Histórias do Futebol em Portugal (41)... Na tarde de Páscoa de 1949 o modesto Tirsense fez cair com estrondo o poderoso Sporting da Taça de Portugal

Um lance do célebre jogo entre Tirsense e Sporting


A taça nacional - seja em que país for - tem sempre mais encanto com a aparição dos chamados "tombas gigantes", por outras palavras, quando um pequeno clube de um escalão secundário afasta da prova um emblema de patamar de topo. E então se esse emblema de topo for um "gigante" a surpresa sobe de tom. A prova rainha do futebol português, vulgo a Taça de Portugal, está repleta de capítulos em que David derrotou Golias. Na verdade, desde a primeira edição em que a competição recebeu esta designação, na temporada de 1938/39 o "secundário" Carcavelinhos eliminava o primodivisionário Barreirense logo na 1.ª eliminatória.
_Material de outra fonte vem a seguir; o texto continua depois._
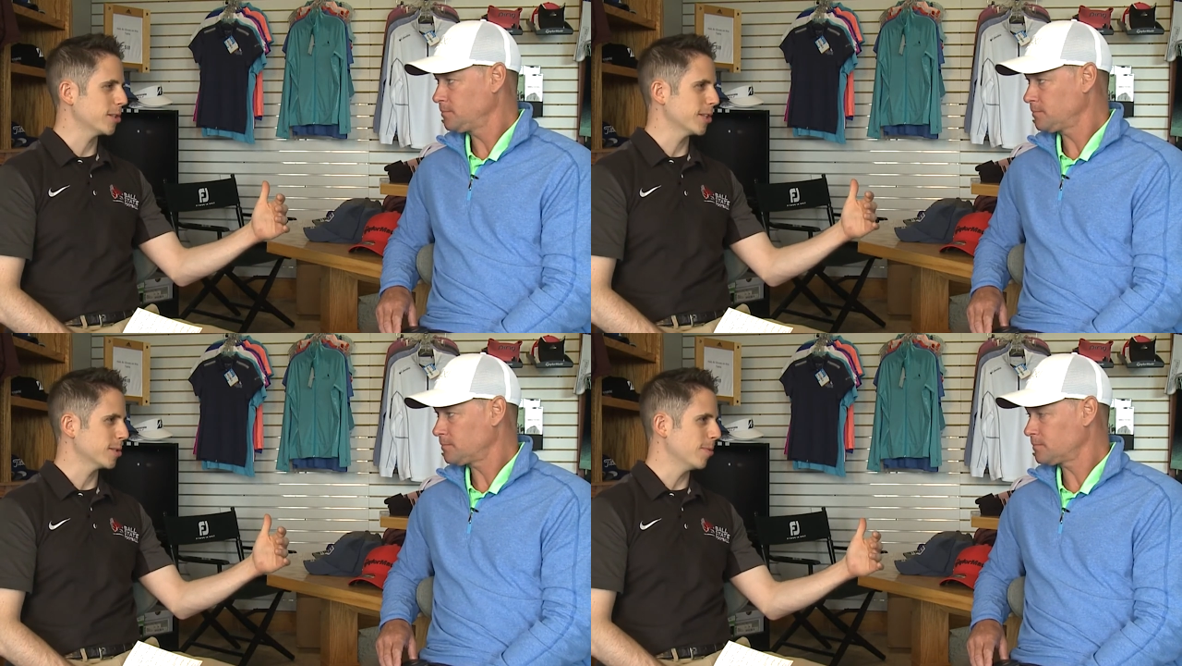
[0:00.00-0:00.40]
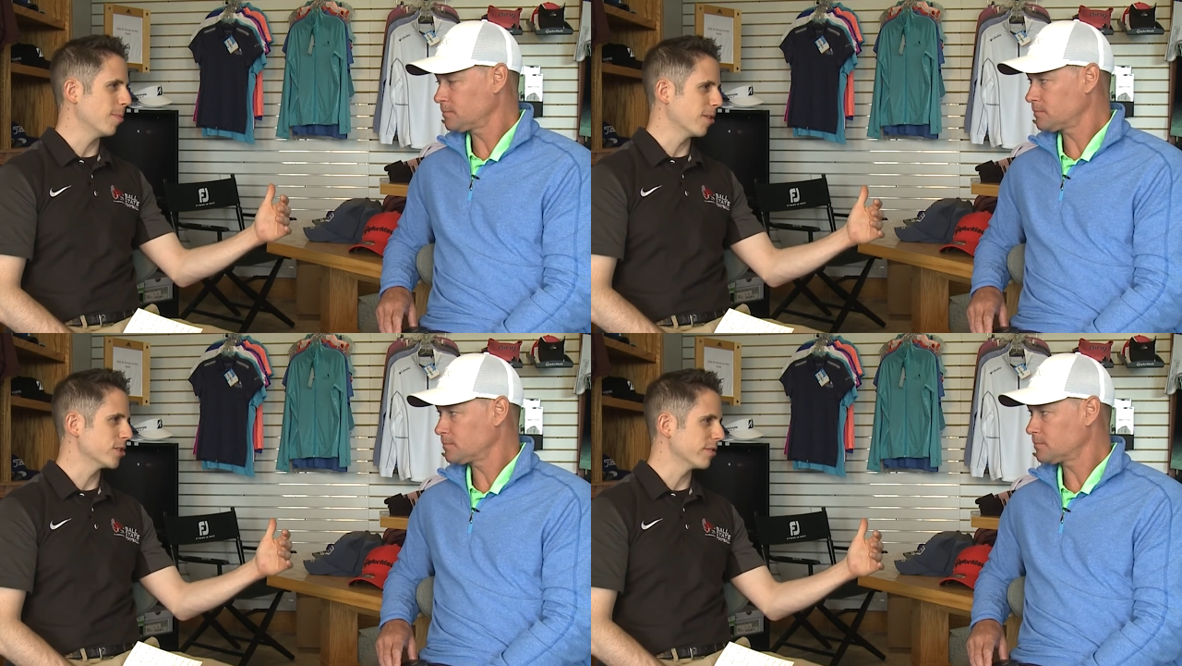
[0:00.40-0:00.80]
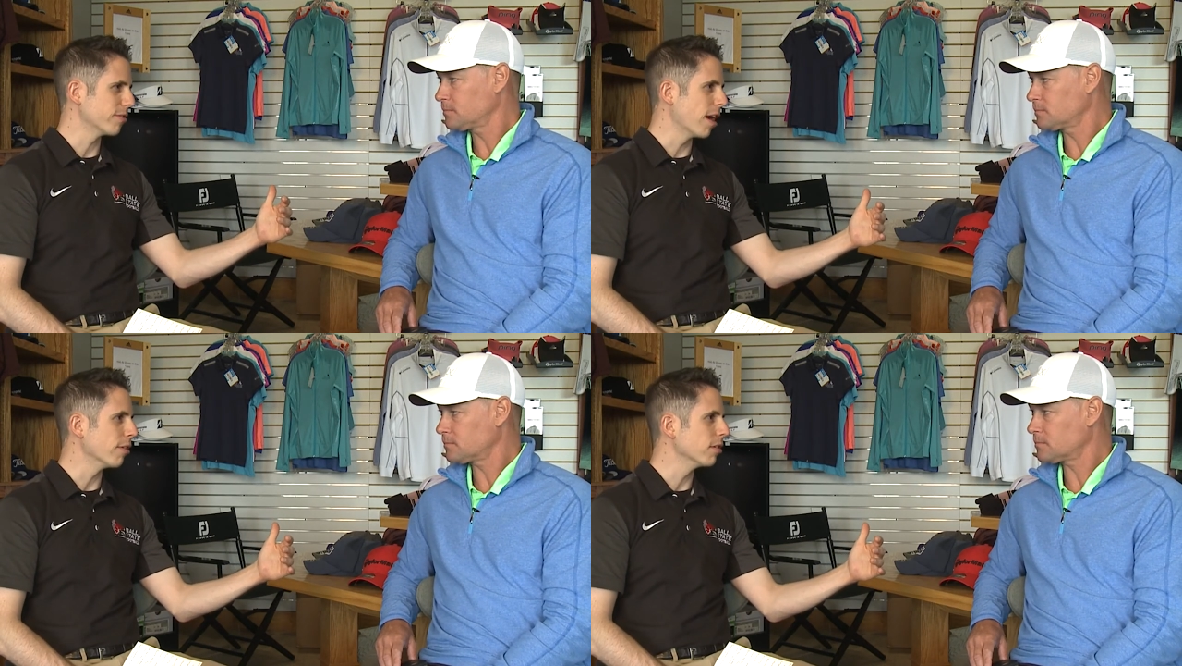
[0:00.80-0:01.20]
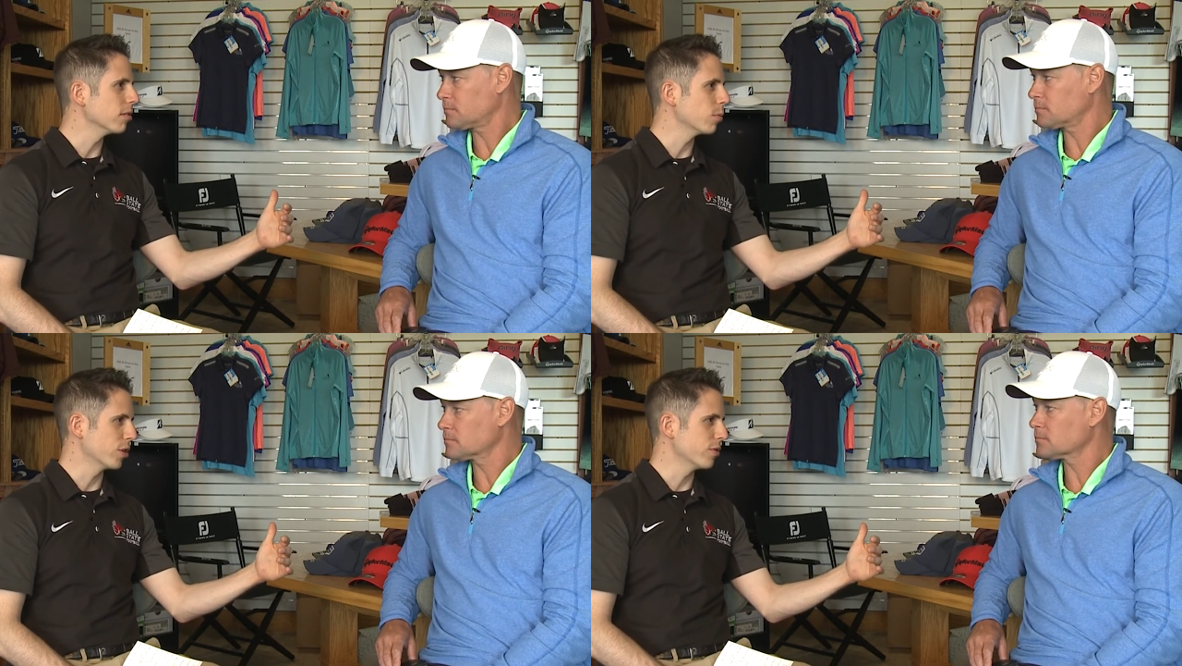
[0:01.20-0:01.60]
Speaker 1: a small margin for error
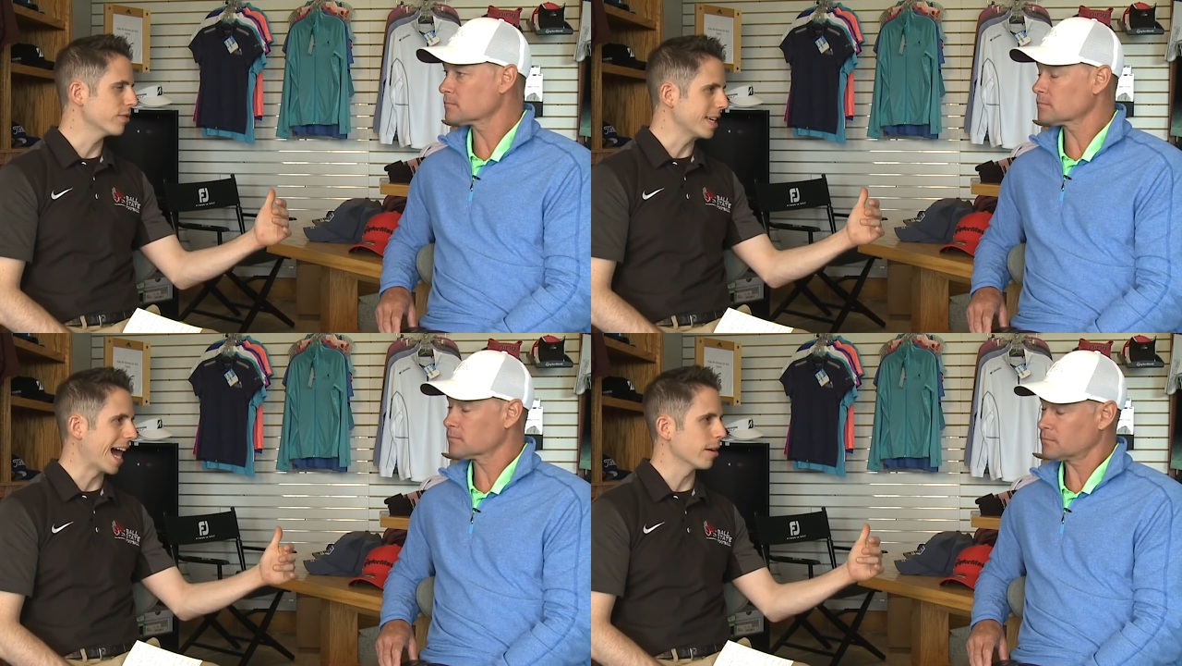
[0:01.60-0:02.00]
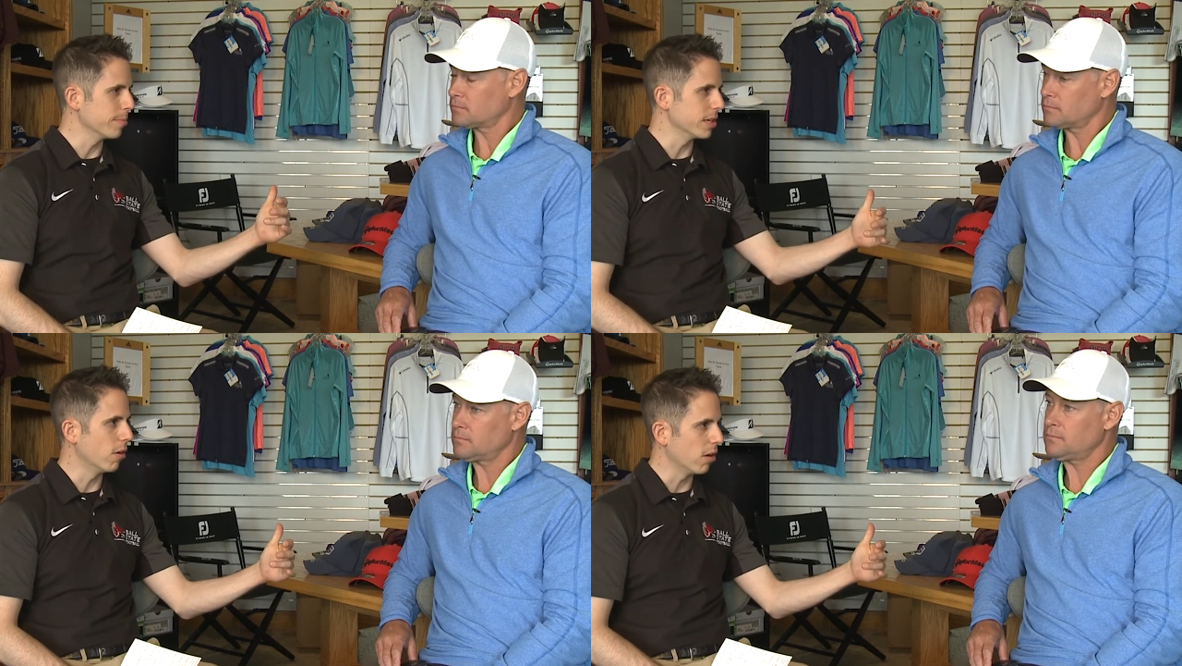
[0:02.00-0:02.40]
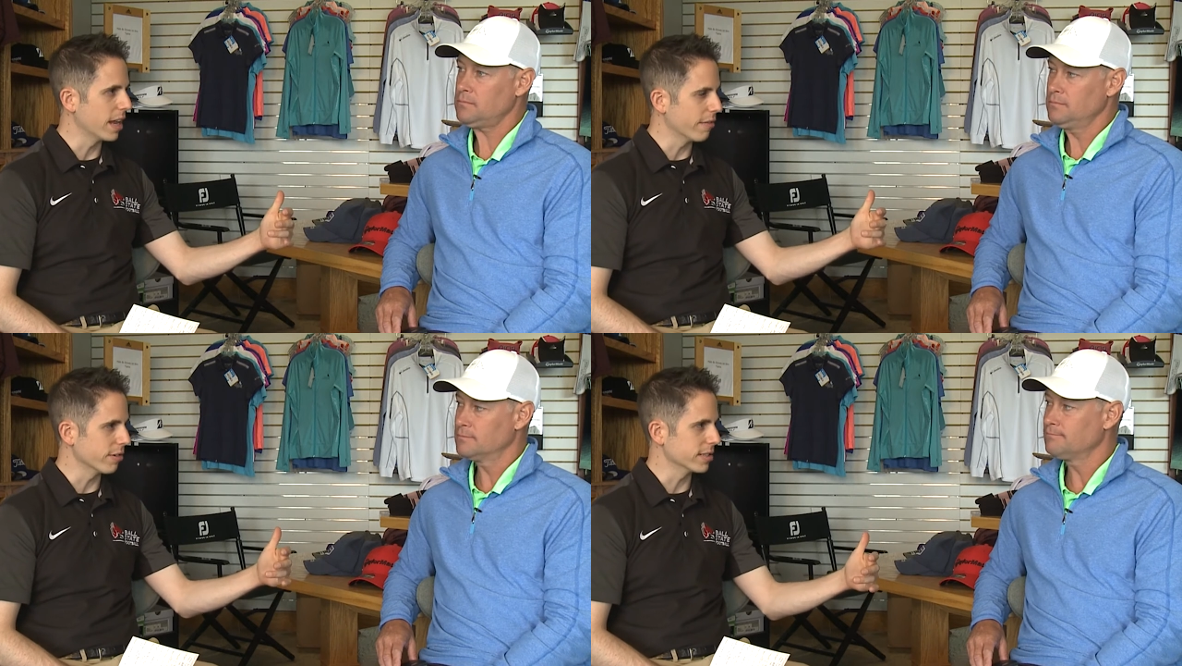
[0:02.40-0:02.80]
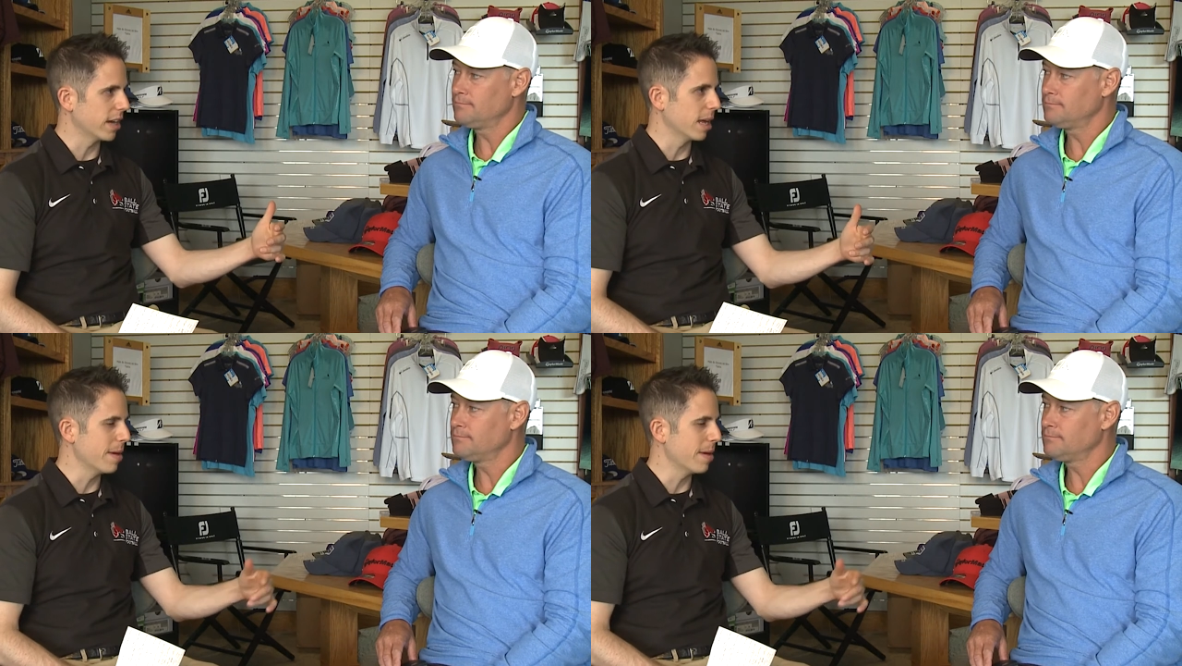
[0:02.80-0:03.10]
where you've got to be on every time.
Cinco épocas mais tarde - em 1943/44 - o primeiro dos chamados "3 Grandes" do futebol luso cai com estrondo aos pés de um clube de uma divisão inferior, mais concretamente o Estoril, que nessa temporada elimina nos quartos-de-final da prova o FC Porto. Canarinhos da Linha que chegariam, aliás, à final da Taça nessa época, culminando assim uma época de glória que teve como epílogo a então inédita subida à 1.ª Divisão.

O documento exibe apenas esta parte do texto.